## AIM OF THE EXERCISE
Return the whole listing exactly, omitting the pictures.
***
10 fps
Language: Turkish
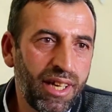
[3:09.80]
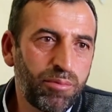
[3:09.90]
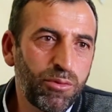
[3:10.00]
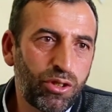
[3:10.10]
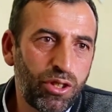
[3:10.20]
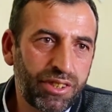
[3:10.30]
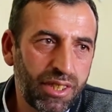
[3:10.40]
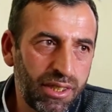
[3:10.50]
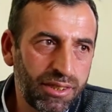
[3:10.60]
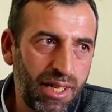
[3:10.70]
74
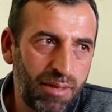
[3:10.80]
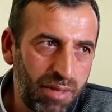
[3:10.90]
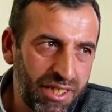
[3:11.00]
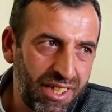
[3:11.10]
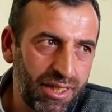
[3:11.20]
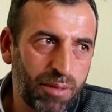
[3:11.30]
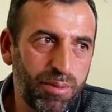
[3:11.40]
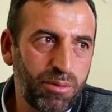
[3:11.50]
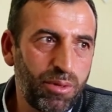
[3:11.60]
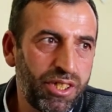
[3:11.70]
yılında başladık
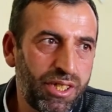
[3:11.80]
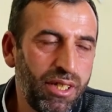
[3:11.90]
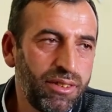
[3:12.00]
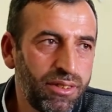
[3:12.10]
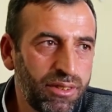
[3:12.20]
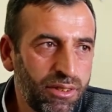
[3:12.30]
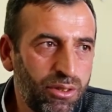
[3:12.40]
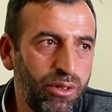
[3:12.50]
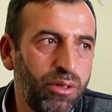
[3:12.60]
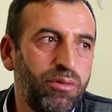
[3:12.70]
biz bu işe.
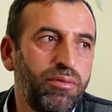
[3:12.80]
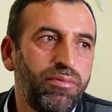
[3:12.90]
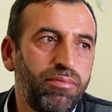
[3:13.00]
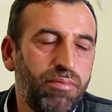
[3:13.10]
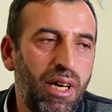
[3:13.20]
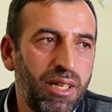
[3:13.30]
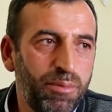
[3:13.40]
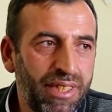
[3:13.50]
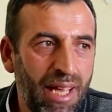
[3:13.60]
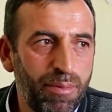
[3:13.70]
Kuyu
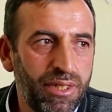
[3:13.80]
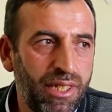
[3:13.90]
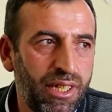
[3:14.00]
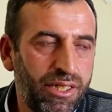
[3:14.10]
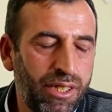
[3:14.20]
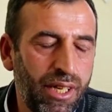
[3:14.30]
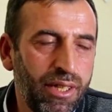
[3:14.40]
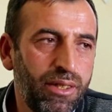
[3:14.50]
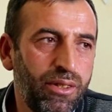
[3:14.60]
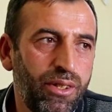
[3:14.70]
bakımı temizliği işine.
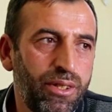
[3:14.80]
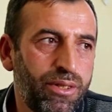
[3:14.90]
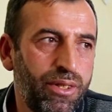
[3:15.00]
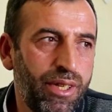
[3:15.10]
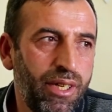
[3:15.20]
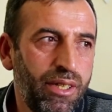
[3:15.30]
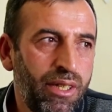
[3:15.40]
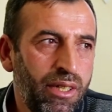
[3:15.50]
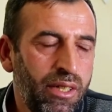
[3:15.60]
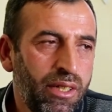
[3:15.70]
Ondan sonra
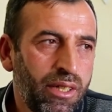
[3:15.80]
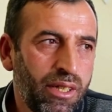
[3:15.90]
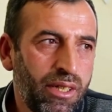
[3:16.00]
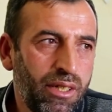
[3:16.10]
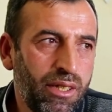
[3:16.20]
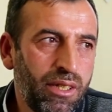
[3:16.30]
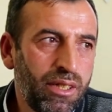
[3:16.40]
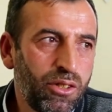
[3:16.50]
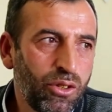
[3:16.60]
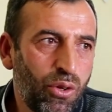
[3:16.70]
e,
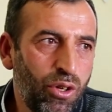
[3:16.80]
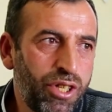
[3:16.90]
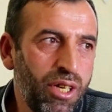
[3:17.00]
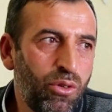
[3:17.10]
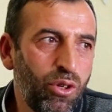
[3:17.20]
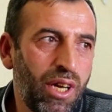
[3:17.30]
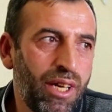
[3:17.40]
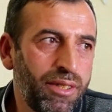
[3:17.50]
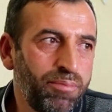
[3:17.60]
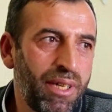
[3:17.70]
göçen
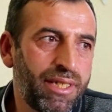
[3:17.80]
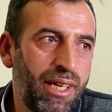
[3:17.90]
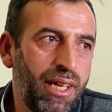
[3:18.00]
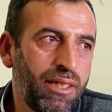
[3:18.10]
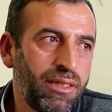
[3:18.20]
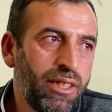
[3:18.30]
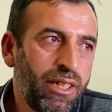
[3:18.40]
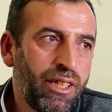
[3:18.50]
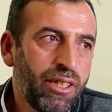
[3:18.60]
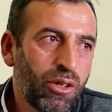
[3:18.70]
kuyuların mesela
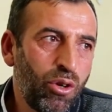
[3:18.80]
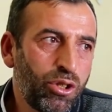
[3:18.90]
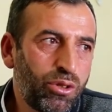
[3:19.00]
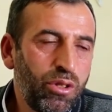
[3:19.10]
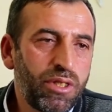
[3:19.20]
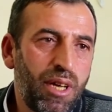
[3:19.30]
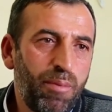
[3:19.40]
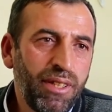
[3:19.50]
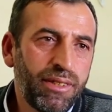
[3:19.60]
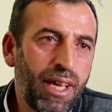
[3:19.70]
göçtüğü
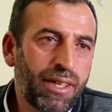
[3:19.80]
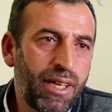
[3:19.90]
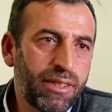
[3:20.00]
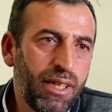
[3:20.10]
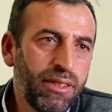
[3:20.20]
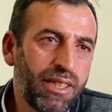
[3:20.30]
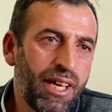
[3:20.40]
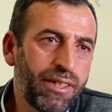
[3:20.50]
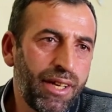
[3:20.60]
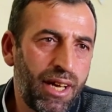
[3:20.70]
zaman tekrardan
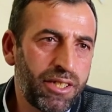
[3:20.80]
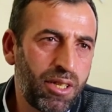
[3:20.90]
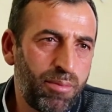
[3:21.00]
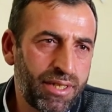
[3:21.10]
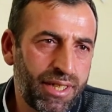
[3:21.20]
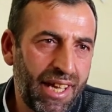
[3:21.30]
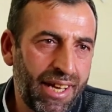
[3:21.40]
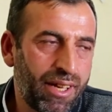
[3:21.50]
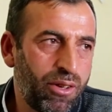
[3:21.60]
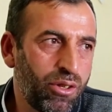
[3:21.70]
yeniden açılması
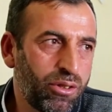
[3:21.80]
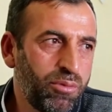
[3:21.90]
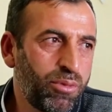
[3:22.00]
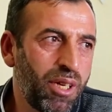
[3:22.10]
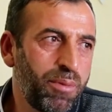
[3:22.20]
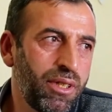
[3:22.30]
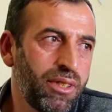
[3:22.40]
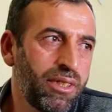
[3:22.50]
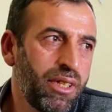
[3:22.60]
gerekiyordu. Bu da bir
***
## ANSWER
10 fps
Language: Turkish
[3:09.80]
[3:09.90]
[3:10.00]
[3:10.10]
[3:10.20]
[3:10.30]
[3:10.40]
[3:10.50]
[3:10.60]
[3:10.70]
74
[3:10.80]
[3:10.90]
[3:11.00]
[3:11.10]
[3:11.20]
[3:11.30]
[3:11.40]
[3:11.50]
[3:11.60]
[3:11.70]
yılında başladık
[3:11.80]
[3:11.90]
[3:12.00]
[3:12.10]
[3:12.20]
[3:12.30]
[3:12.40]
[3:12.50]
[3:12.60]
[3:12.70]
biz bu işe.
[3:12.80]
[3:12.90]
[3:13.00]
[3:13.10]
[3:13.20]
[3:13.30]
[3:13.40]
[3:13.50]
[3:13.60]
[3:13.70]
Kuyu
[3:13.80]
[3:13.90]
[3:14.00]
[3:14.10]
[3:14.20]
[3:14.30]
[3:14.40]
[3:14.50]
[3:14.60]
[3:14.70]
bakımı temizliği işine.
[3:14.80]
[3:14.90]
[3:15.00]
[3:15.10]
[3:15.20]
[3:15.30]
[3:15.40]
[3:15.50]
[3:15.60]
[3:15.70]
Ondan sonra
[3:15.80]
[3:15.90]
[3:16.00]
[3:16.10]
[3:16.20]
[3:16.30]
[3:16.40]
[3:16.50]
[3:16.60]
[3:16.70]
e,
[3:16.80]
[3:16.90]
[3:17.00]
[3:17.10]
[3:17.20]
[3:17.30]
[3:17.40]
[3:17.50]
[3:17.60]
[3:17.70]
göçen
[3:17.80]
[3:17.90]
[3:18.00]
[3:18.10]
[3:18.20]
[3:18.30]
[3:18.40]
[3:18.50]
[3:18.60]
[3:18.70]
kuyuların mesela
[3:18.80]
[3:18.90]
[3:19.00]
[3:19.10]
[3:19.20]
[3:19.30]
[3:19.40]
[3:19.50]
[3:19.60]
[3:19.70]
göçtüğü
[3:19.80]
[3:19.90]
[3:20.00]
[3:20.10]
[3:20.20]
[3:20.30]
[3:20.40]
[3:20.50]
[3:20.60]
[3:20.70]
zaman tekrardan
[3:20.80]
[3:20.90]
[3:21.00]
[3:21.10]
[3:21.20]
[3:21.30]
[3:21.40]
[3:21.50]
[3:21.60]
[3:21.70]
yeniden açılması
[3:21.80]
[3:21.90]
[3:22.00]
[3:22.10]
[3:22.20]
[3:22.30]
[3:22.40]
[3:22.50]
[3:22.60]
gerekiyordu. Bu da bir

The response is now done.